Breaking down Spider searches

Avatar
  • updated
  • Answered
New user to weblog and so far I'm loving all the information it gives, great product.

Couple of quick questions though. I'm basically doing a a group of logs, and have a filter thats setup to just grab the spider googlebot.

1. When i see the results i'm getting http://www.mydomain.com/http:/ /www.mydomain.com/pictures/that-swimsu...

is it suppose to list the domain in that format? almost looks like its adding information, so instead of just saying http://www.mydomain.com/pictures//tha... it adds http://www.mydomain.com to the start of it? ?

2. Is it possible to do a report that basically takes all the googlebot information and then also just takes the url I want and dispaly them in a report.

Example:

Lets say I have 20 URL that all say something like
www.mydomain.com/pictures/a
www.mydomain.com/pictures/b
www.mydomain.com/pictures/c
www.mydomain.com/pictures/d
and so

Instead of adding them up manually can i just tell the weblog to run a report that says okay googlebot basically hit www.mydomain.com/pictures/ directory and adds up all the hits instead of showing me every single different URL.

Hope that makes sense.
Avatar
Joshua
Should add just a little more information in regards to question 2.

The end result would be I would want to put in 10 filters all saying something like

mydomain.com/pictures/*
mydomain.com/videos/*
mydomain.com/ads/*

As the end result I would like the report to say that googlebot hit pictures 800 times, hit videos 388 times and ads 9 times.
Avatar
Michael
1. It seems that your log files include domain name along with file name instead of just file name like in usual logs. You can find more information on how to set a correct log format here.

2. If you use the Professional or Enterprise edition, you can do it by creating a custom table in Options > Report > Tables.
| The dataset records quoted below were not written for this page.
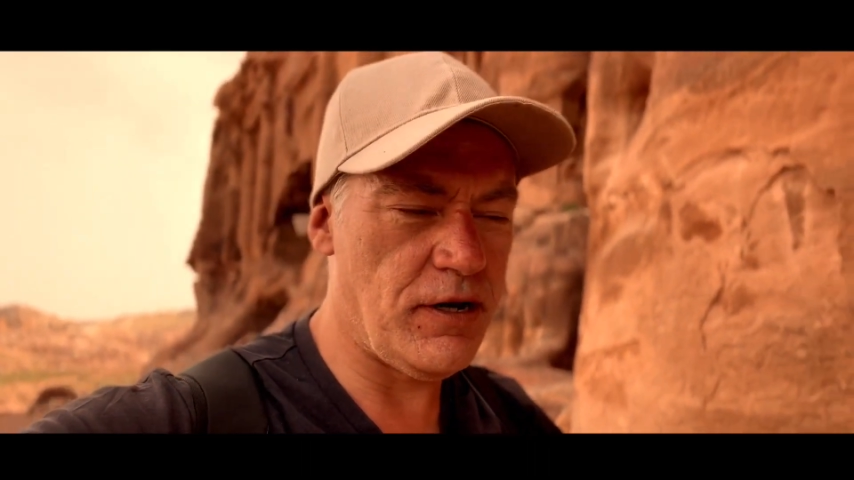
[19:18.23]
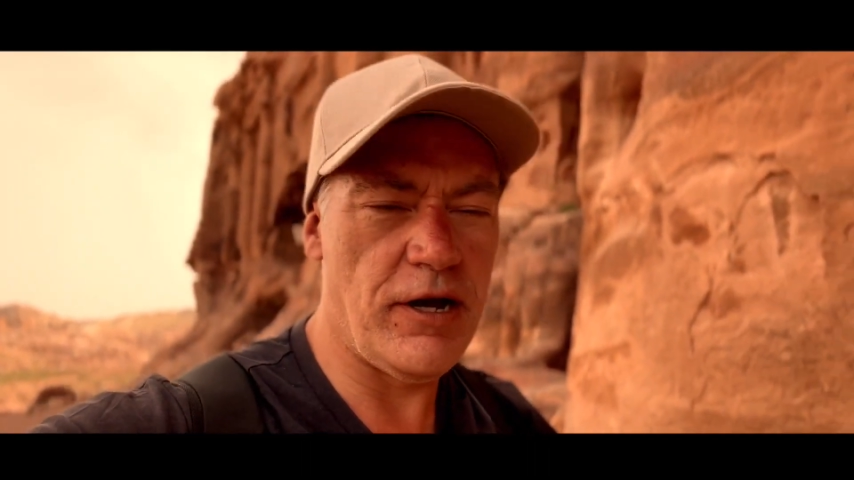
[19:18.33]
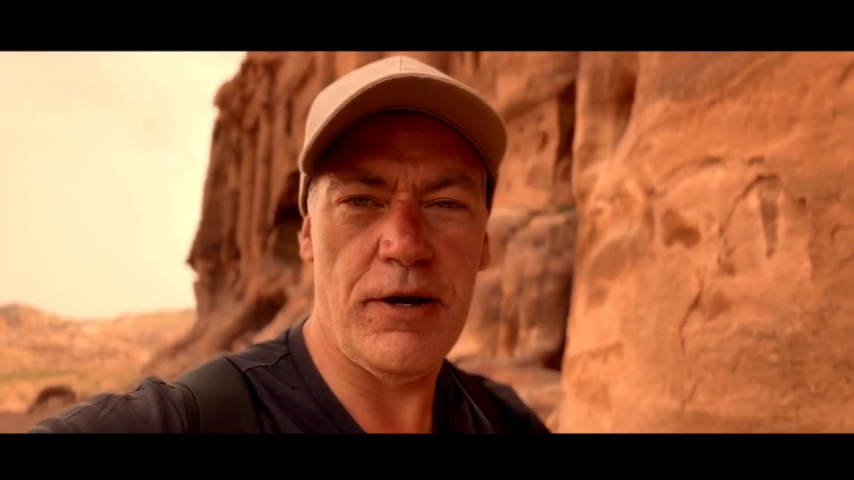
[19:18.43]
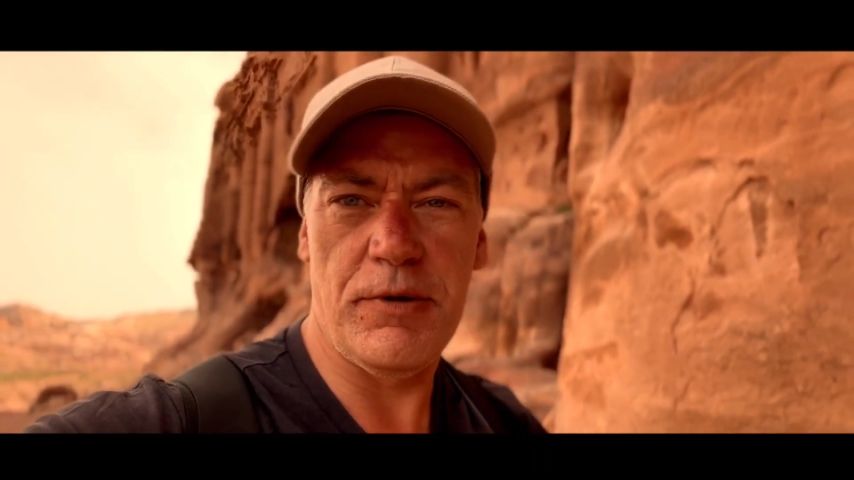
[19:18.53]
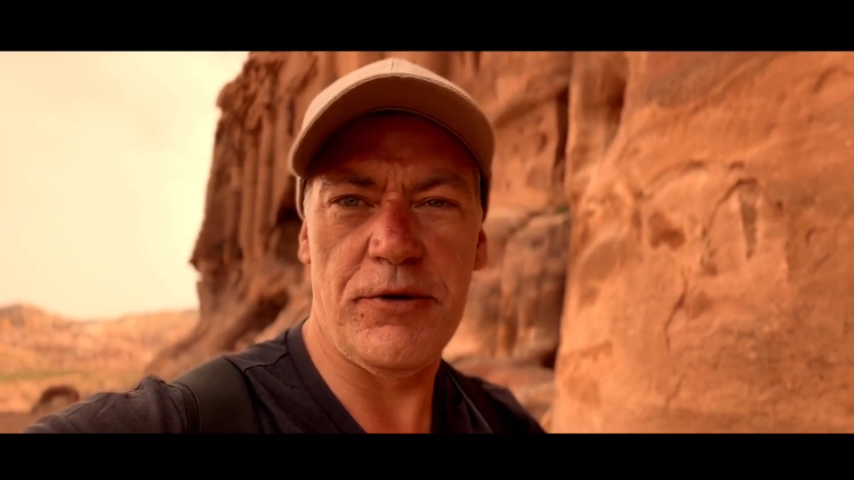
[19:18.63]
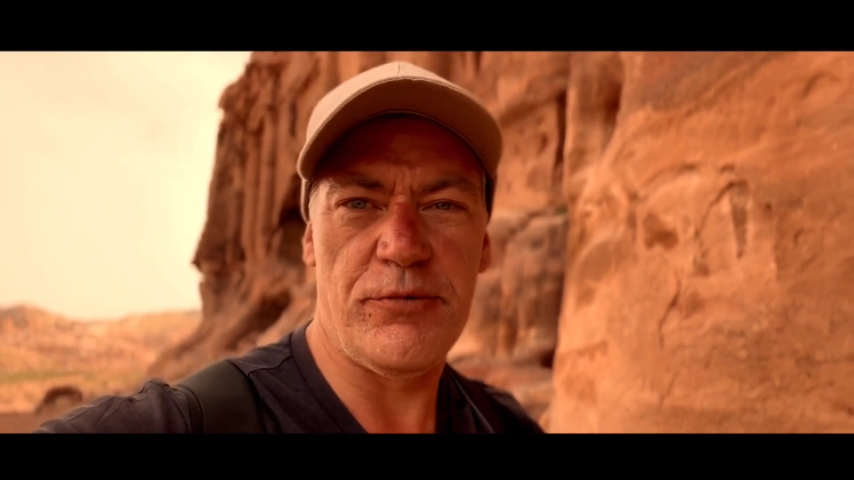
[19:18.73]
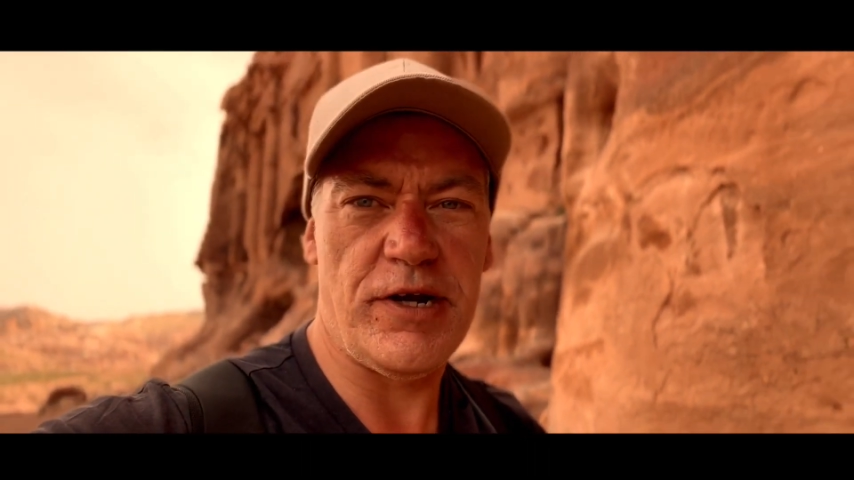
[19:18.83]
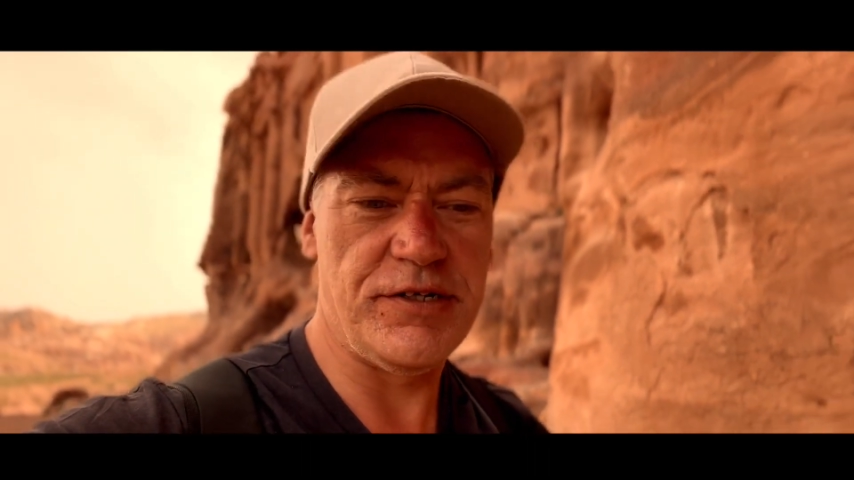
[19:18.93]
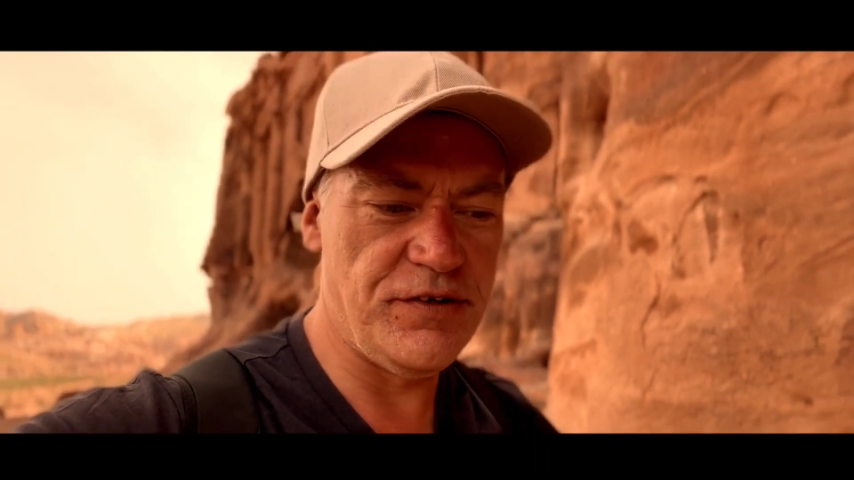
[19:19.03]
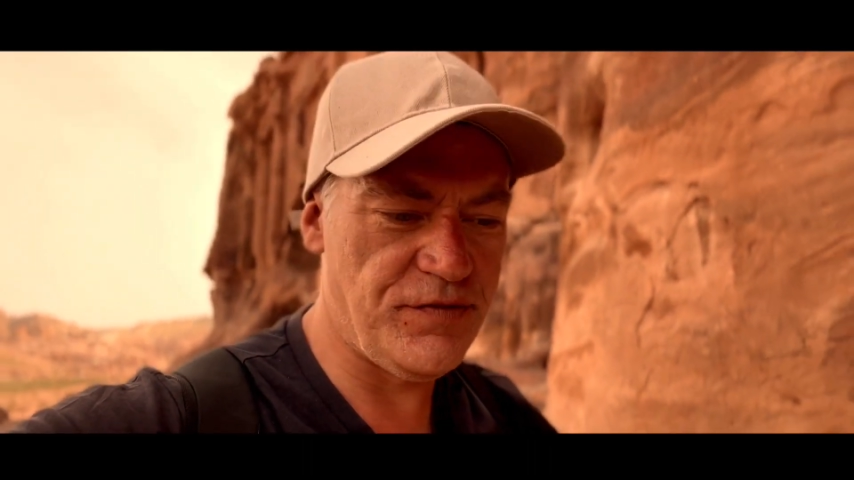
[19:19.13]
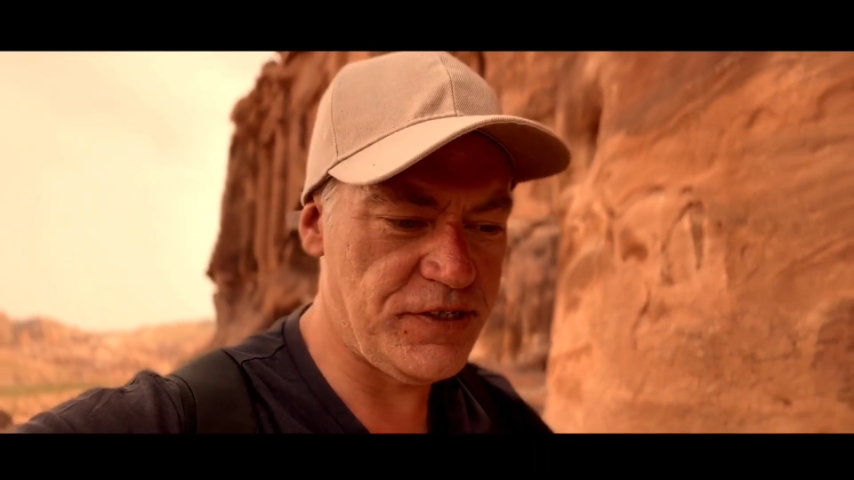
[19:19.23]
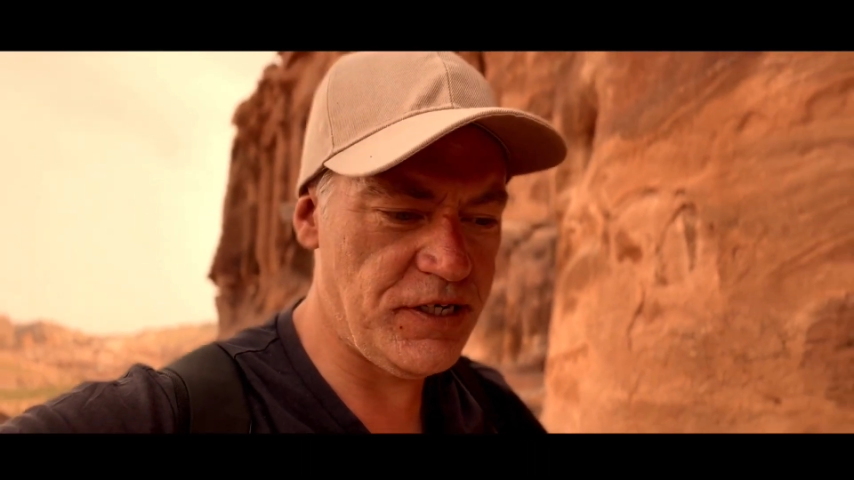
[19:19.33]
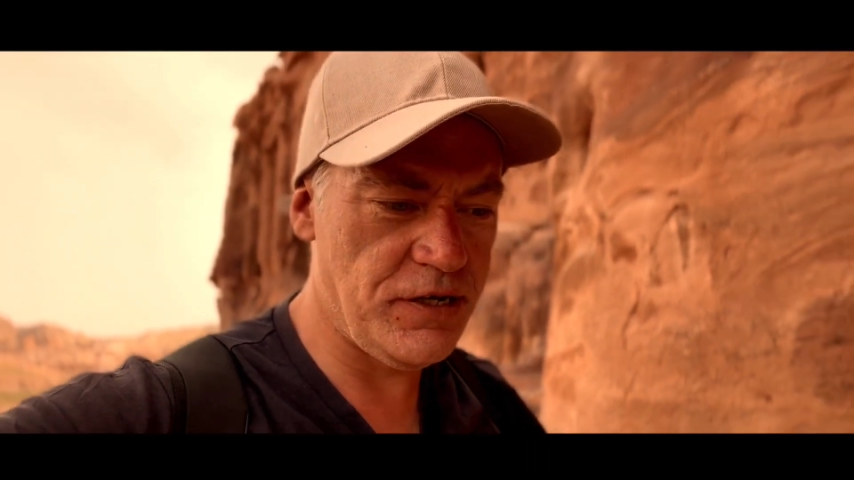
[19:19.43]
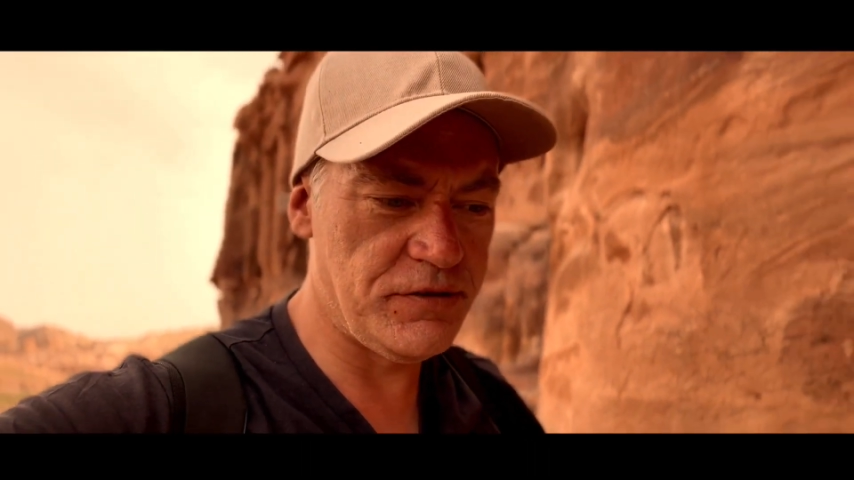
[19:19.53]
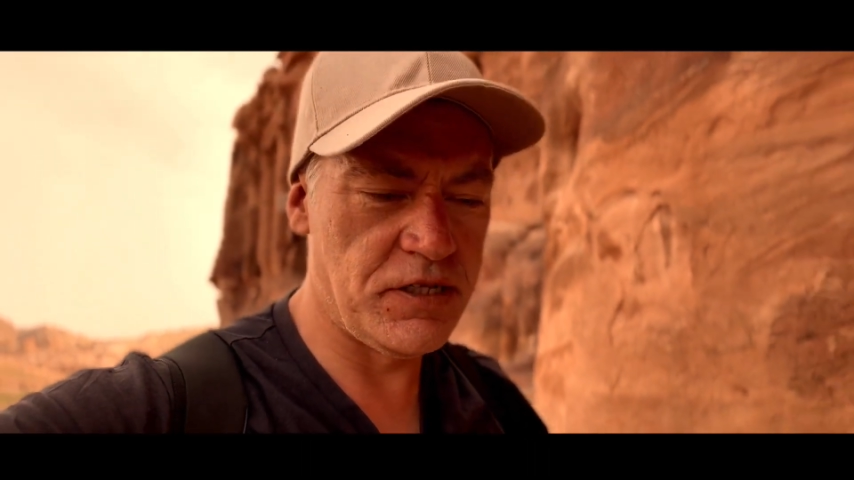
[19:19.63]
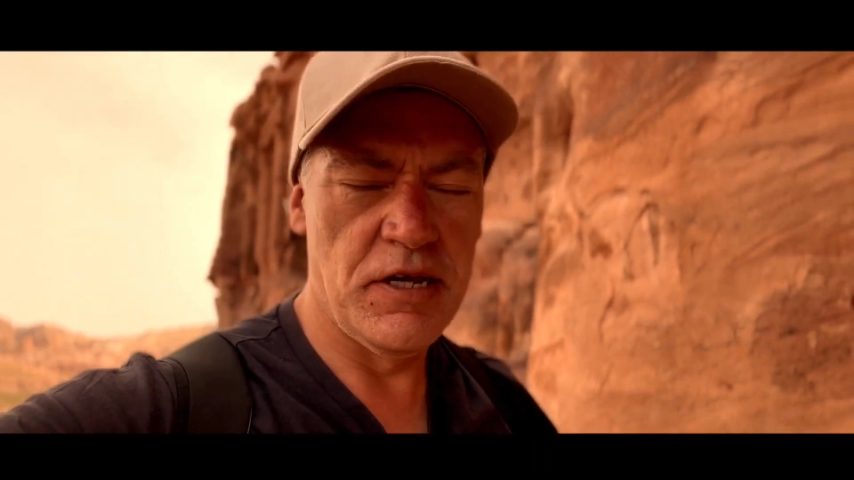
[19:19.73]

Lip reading: I upload brand new videos.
When you create the table, choose "Directory" as main data and create an include "Spider" filter with value * in the table properties. So the table will include statistics on all spider requests for files inside reported directories.
Avatar
Joshua
Thanks for the reply and it helped out a bunch.

Next Question - in the report its still showing the complete URL, is there anyway of getting rid of that, image attached shows a better example.
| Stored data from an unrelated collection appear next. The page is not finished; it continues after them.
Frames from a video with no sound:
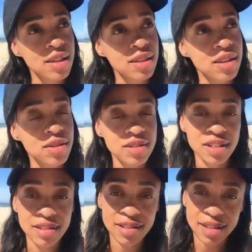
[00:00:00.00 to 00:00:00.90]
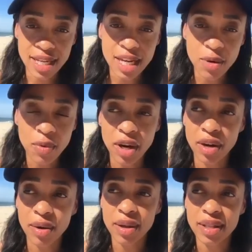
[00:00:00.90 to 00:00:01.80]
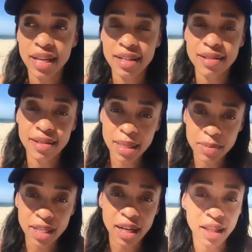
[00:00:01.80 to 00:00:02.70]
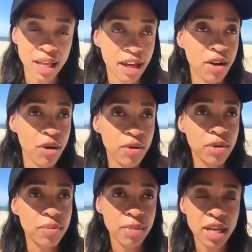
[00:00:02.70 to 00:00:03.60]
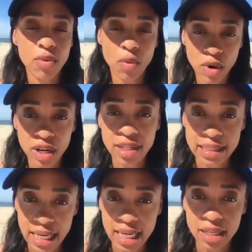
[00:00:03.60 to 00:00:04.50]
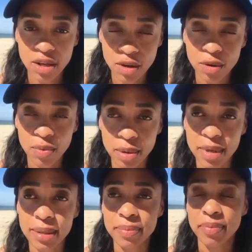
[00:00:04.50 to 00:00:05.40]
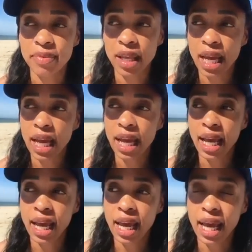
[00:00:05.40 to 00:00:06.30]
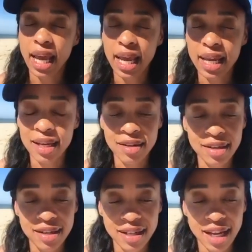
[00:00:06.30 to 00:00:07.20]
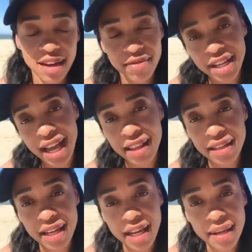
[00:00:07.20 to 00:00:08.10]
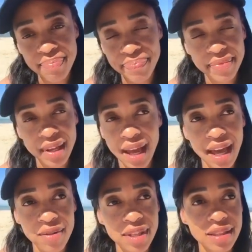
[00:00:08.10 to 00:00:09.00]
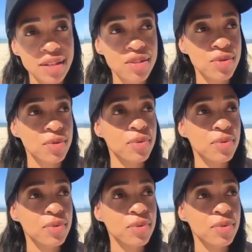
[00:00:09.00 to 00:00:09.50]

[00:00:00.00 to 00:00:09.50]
there's this thing where it seems like a lot of older men want to date younger women. And in reality, I don't think that's true.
Basically what it comes down to is that I've got a list of URLS about 25 of them that the SEO team wants to see just how many times Googlebot or any other spider hits those URLS, but they don't want to see all the URLS they just want a total of how many times the root directory of that specific URL was called.
Avatar
Joshua
In the report its still showing the complete URL, is there anyway of getting rid of that, image attached shows a better example.

Basically what it comes down to is that I've got a list of URLS about 25 of them that the SEO team wants to see just how many times Googlebot or any other spider hits those URLS, but they don't want to see all the URLS they just want a total of how many times the root directory of that specific URL was called.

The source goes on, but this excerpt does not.